_TRY IT_
When you return the data, keep every line exactly as it is and leave out the pictures.

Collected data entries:
=======

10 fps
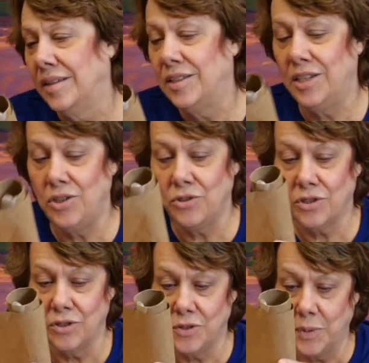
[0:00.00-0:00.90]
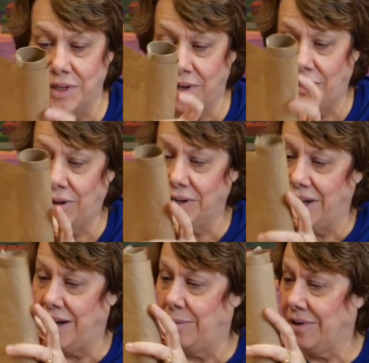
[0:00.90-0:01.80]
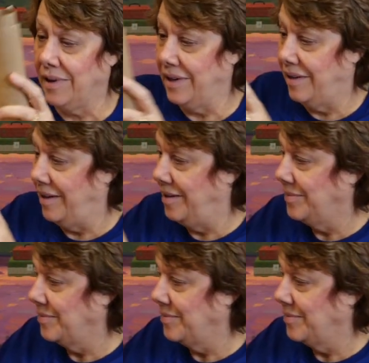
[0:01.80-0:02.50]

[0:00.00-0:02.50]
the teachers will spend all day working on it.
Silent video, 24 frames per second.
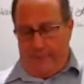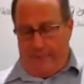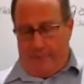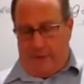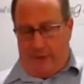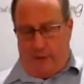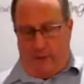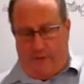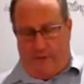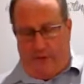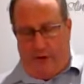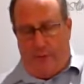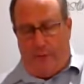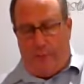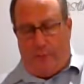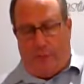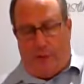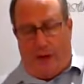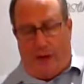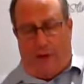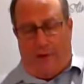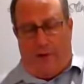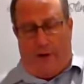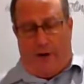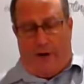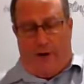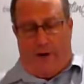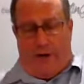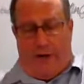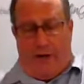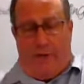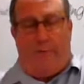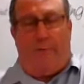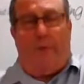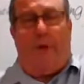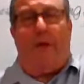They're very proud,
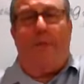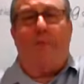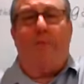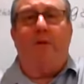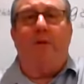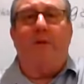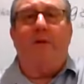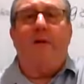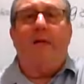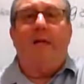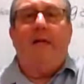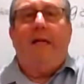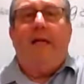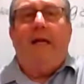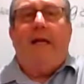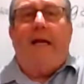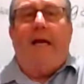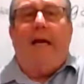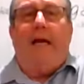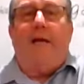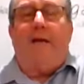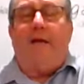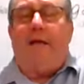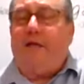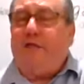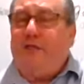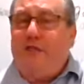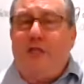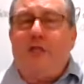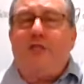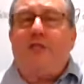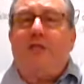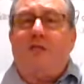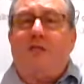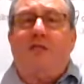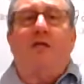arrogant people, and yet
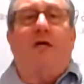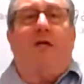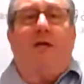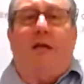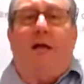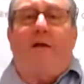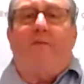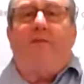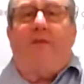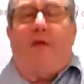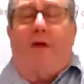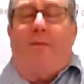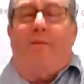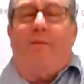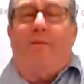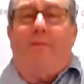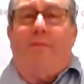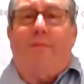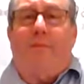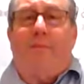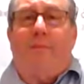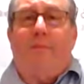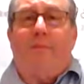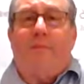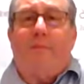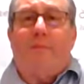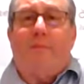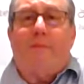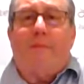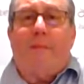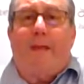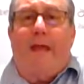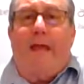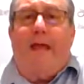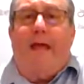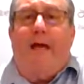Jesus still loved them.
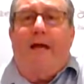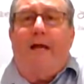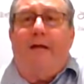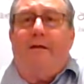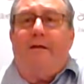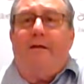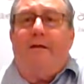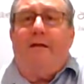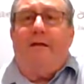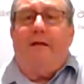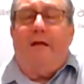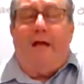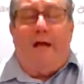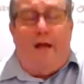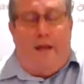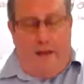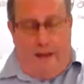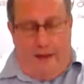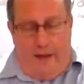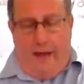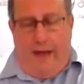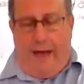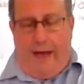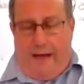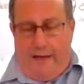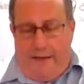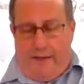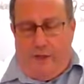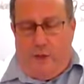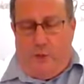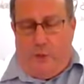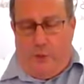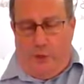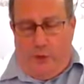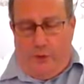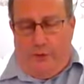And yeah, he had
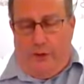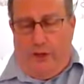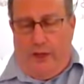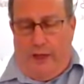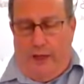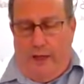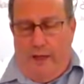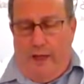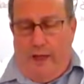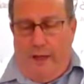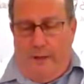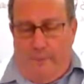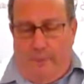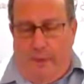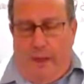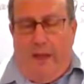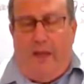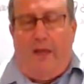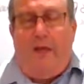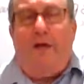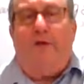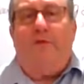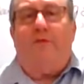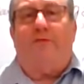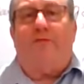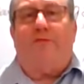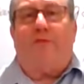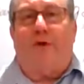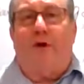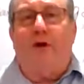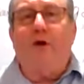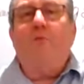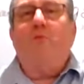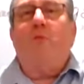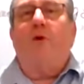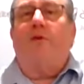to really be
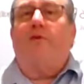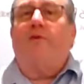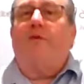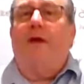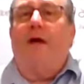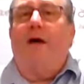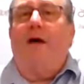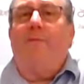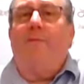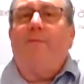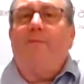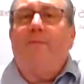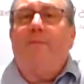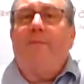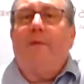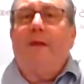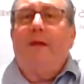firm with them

=======

_EXPECTED ANSWER_
10 fps
[0:00.00-0:00.90]
[0:00.90-0:01.80]
[0:01.80-0:02.50]

[0:00.00-0:02.50]
the teachers will spend all day working on it.
Silent video, 24 frames per second.
They're very proud,
arrogant people, and yet
Jesus still loved them.
And yeah, he had
to really be
firm with them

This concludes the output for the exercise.